At Kobayashi’s shop, tsukudani gets cooked in vats over earthen vessels called "kamados" that were fired up with wood and charcoal in the olden days, but these days use gas. It’s then placed in a large, wooden "handai" serving plate — just the way the ancestors did it. It’s a painstaking procedure requiring about an hour of steady simmering, and the amount that can be produced at one time is limited.

Yoshihiro Kobayashi says the closest equivalent in the west is jam.

To be eaten the right way

Tsukudani is a prime example of how Japan, despite its high-tech modernity and an economy driven by global corporates like Toyota and Sony, maintains traditions passed down over generations, much of them through small businesses.

Although the basic way to eat tsukudani is with a bowl of hot rice, often served with miso or soybean paste soup, it also makes a good snack with saké.

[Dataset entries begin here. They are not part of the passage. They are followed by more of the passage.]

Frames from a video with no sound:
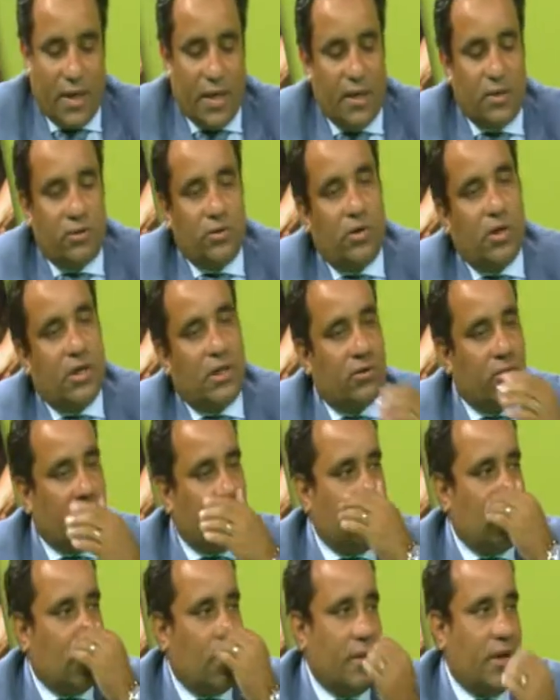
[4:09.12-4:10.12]
এটা তো এটা তো
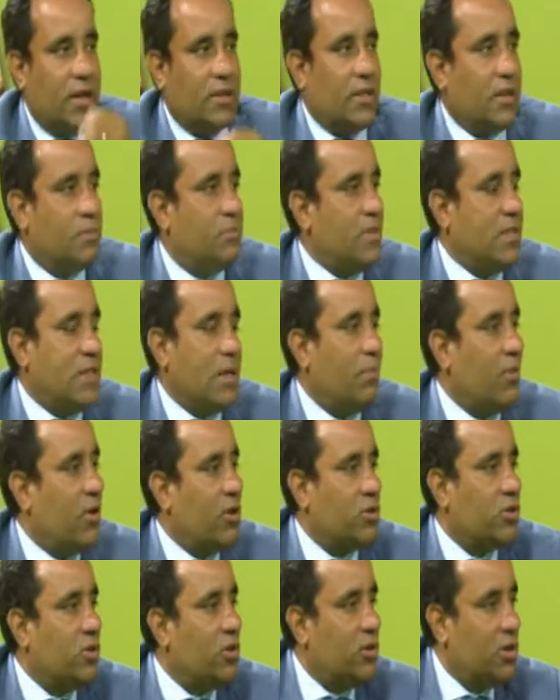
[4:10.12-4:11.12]
অতি স্বাভাবিক এটা ভিসা পাওয়ার
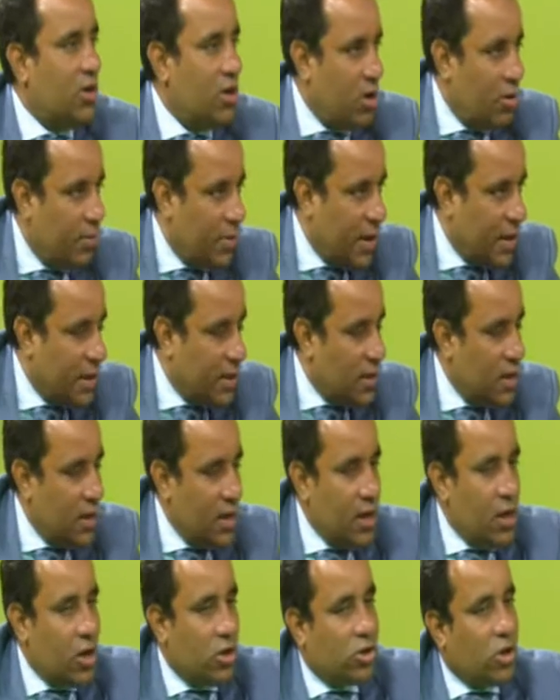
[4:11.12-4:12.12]
জন্য দিলে হবে না এটা
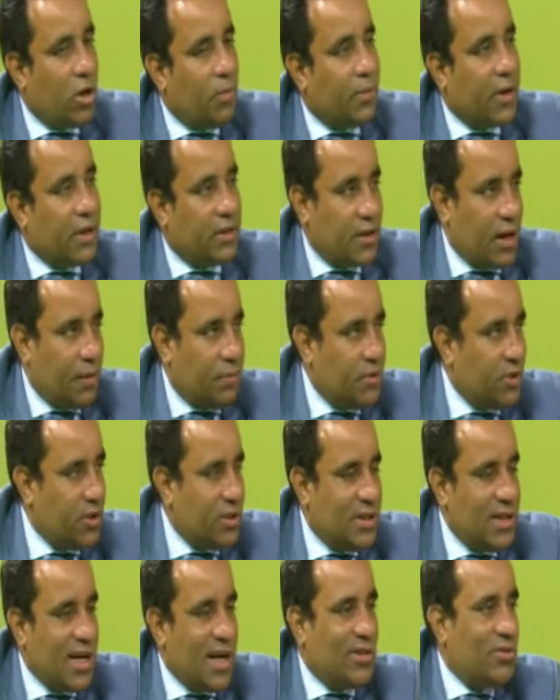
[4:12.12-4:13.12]
সব ক্ষেত্রে আপনি যে
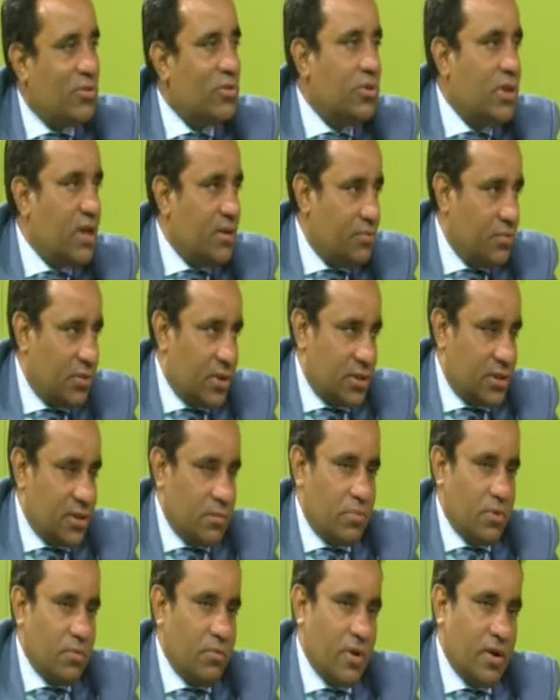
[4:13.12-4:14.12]
টিয়ার টু তেই ফর
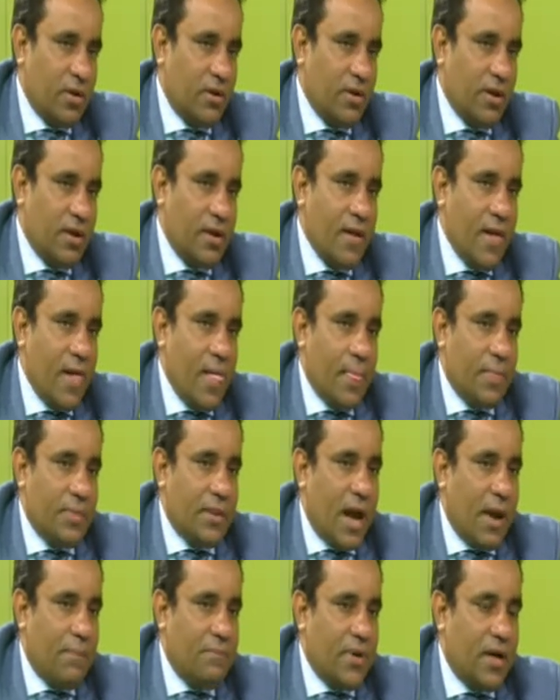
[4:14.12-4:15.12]
এক্সাম্পল মনে করেন যে
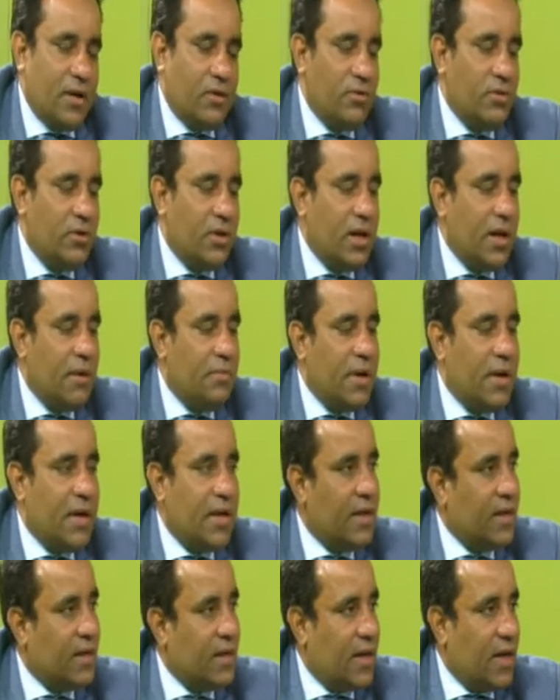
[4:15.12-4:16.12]
আপনার কোনো রিলিভেন্ট
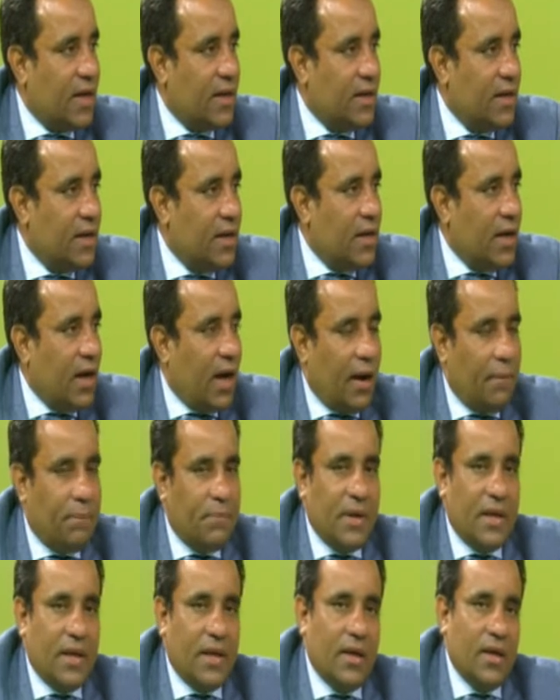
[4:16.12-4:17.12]
ডিগ্রি নাই
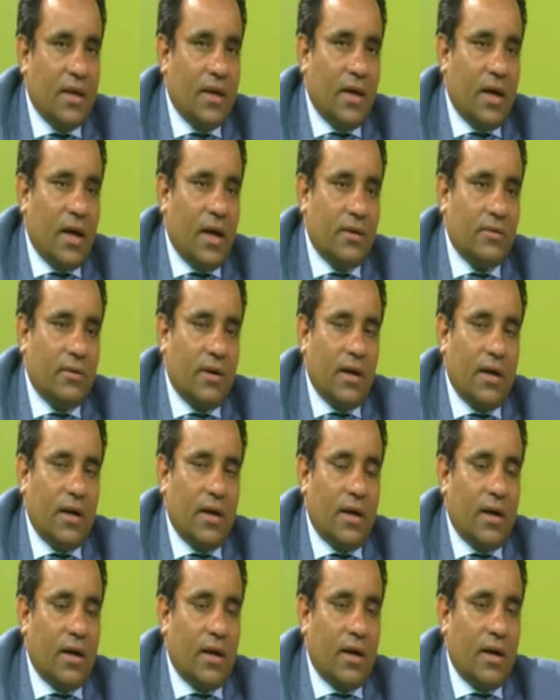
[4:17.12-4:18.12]
আপনি ধরেন
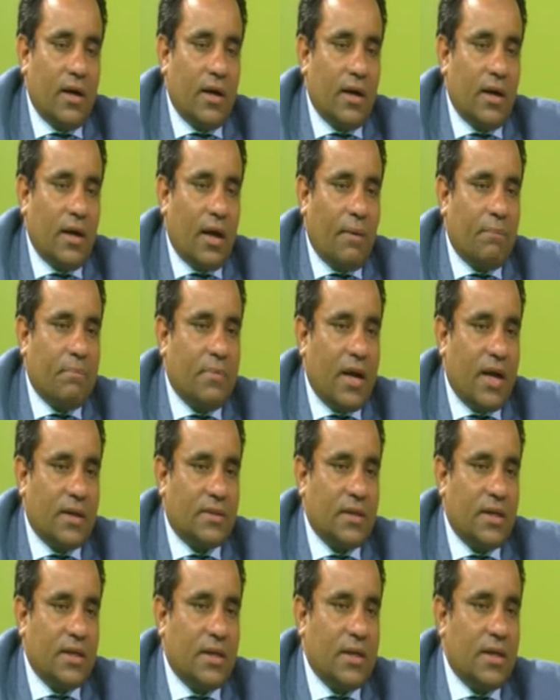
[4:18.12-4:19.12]
আপনি
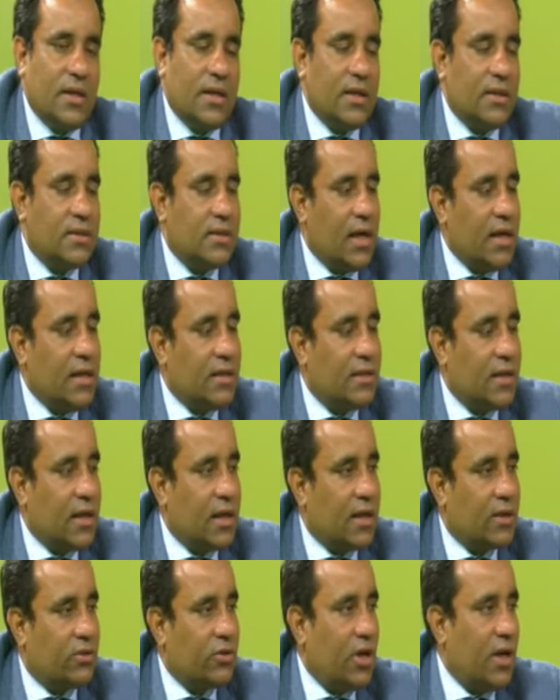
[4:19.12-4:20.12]
আসেন ডিগ্রি সেলসে
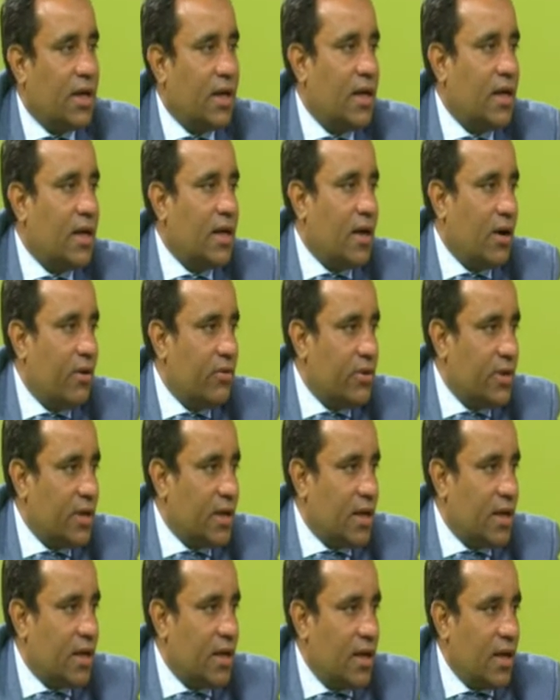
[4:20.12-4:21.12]
চলে গেলেন
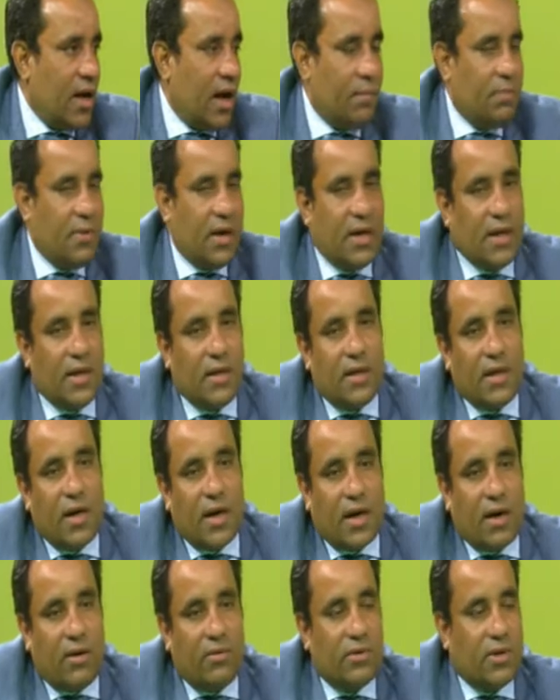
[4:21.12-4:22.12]
অ্যাকাউন্টিংয়ে আপনার ডিগ্রি
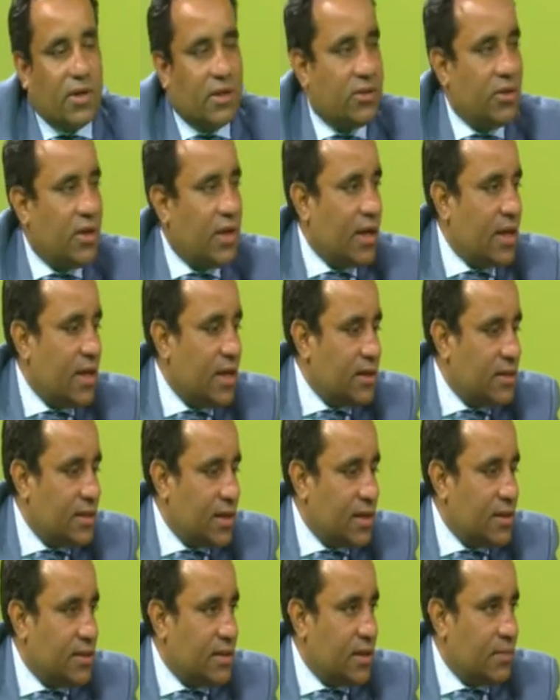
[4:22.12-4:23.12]
অ্যাকাউন্টে চলে গেলেন
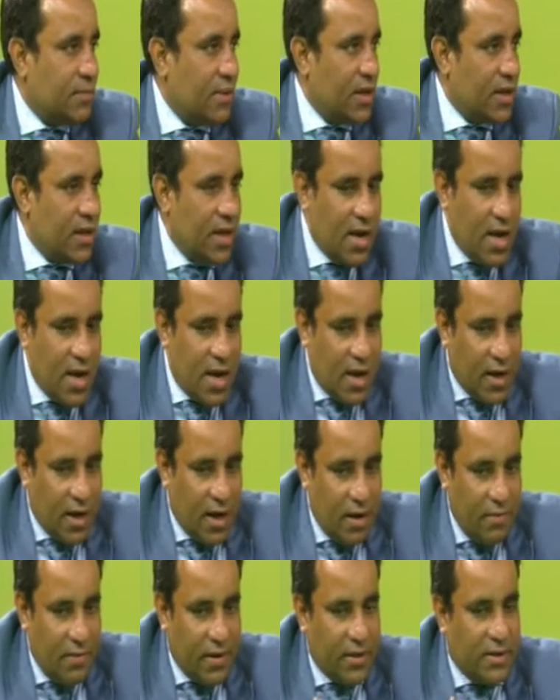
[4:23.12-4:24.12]
সেলসে মানে
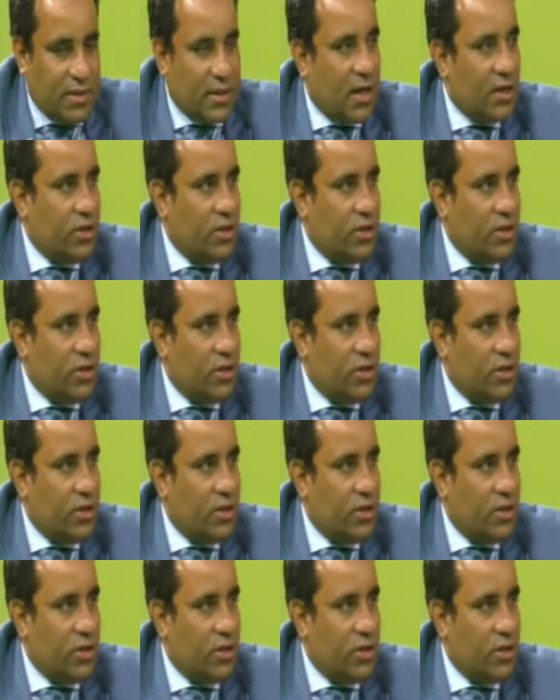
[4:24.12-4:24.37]
রিলিভেন্টই নাই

Tsukudani can also be used as filling for rice balls or as an easy side dish for "bento," or packed lunch, and it makes for a good topping on "chazuke," which is rice with hot green tea poured over it.

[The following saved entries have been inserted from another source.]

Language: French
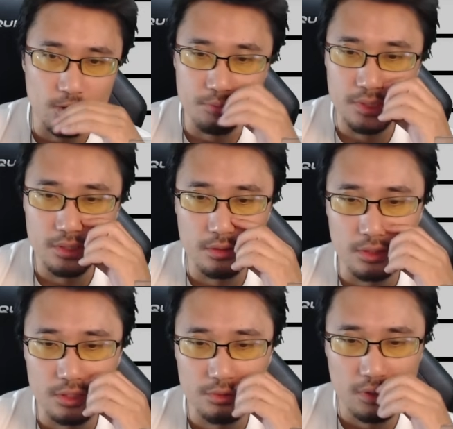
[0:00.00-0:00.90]
Tant pis,
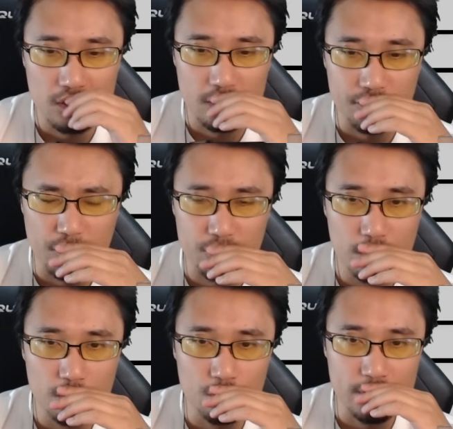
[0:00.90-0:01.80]
hein.
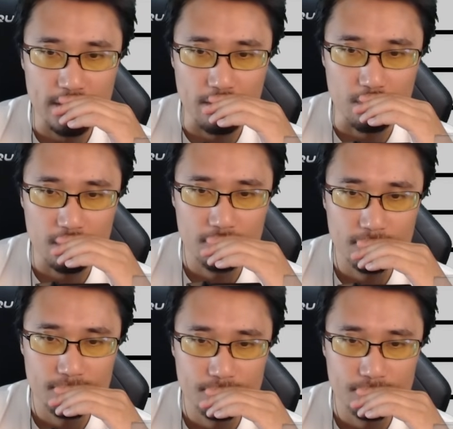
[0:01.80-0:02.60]
continuer le no-item. Hein.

Overall, rice is tsukudani’s best pairing. Tsukudani ice cream or tsukudani potato chip isn’t the direction to go, Kobayashi explained. If it’s not eaten the right way, it won’t taste good, he said.

The novelty comes with communicating that basic message to people — foreigners and younger Japanese alike — who might not even know what tsukudani is.

Noriko Kobayashi, who is not related to the tsukudani makers, runs a tiny store in Tokyo that sells artwork, wooden figures, patterned clothing, and other knickknacks from Africa, Scandinavia, and other faraway places. She said she likes to eat seaweed tsukudani with cheese, while sipping on saké, usually for dinner.

"It’s nothing special," she said, noting she’s been eating it since childhood.

Now that she’s older, she appreciates the way it aids one’s intestines.

"It’s a kind of health food," she said.

* * *

SWEET SIDE. The typical way to eat tsukudani is with a bowl of hot rice. (AP Photo/Yuri Kageyama)

Chopped tuna and sliced ginger simmer in a sauce consisting of soy sauce, mirin, saké, sugar, and salt to make tsukudani, a sweet, Japanese side dish often served with hot rice. (AP Photo/Yuri Kageyama)

From The Asian Reporter, V35, #8 (August 4, 2025), page 13.

A simple recipe for tsukudani, an everyday Japanese side dish to eat with hot rice

By Yuri Kageyama

The Associated Press

TOKYO — Tsukudani, a sweet, Japanese side dish often served with hot rice, originated in the samurai era in a tiny neighborhood called Tsukuda in the old part of Tokyo. Adding "ni" at the end of a word in Japanese means that’s where it’s cooked.

Professional tsukudani is sold packaged at some Asian food stores and, of course, in modern-day Tsukuda.

A Tokyo correspondent for The Associated Press is sharing her basic tsukudani recipe.

Tsukudani involves simmering bite-sized bits of meat or vegetables in a dark, sweet sauce in a pot over low heat. The ideal flavor emerges after about an hour, enough time for all the juice to infuse the food. And be sure to keep watching your pot.

Serve tsukudani with hot rice or saké, or use it as filling for rice balls.

* * *

Easy tsukudani, from AP’s Yuri Kageyama

Start to finish: One hour

Servings: 5

½ cup of clams, tuna, seaweed, shrimp meat, or other food item to make into tsukudani

¼ cup sliced ginger

2 tablespoons sugar

½ teaspoon salt

1 tablespoon mirin, or sweet rice wine

2 tablespoons soy sauce

1 teaspoon saké, or rice wine

2 teaspoons roasted sesame seeds

Chop the clams, tuna, seaweed, shrimp, or meat into small pieces about the size of a pea. Slice the ginger into thin pieces. Pour the ingredients into a large pot and cook over low heat for about an hour until the juice disappears. Sprinkle with sesame seeds.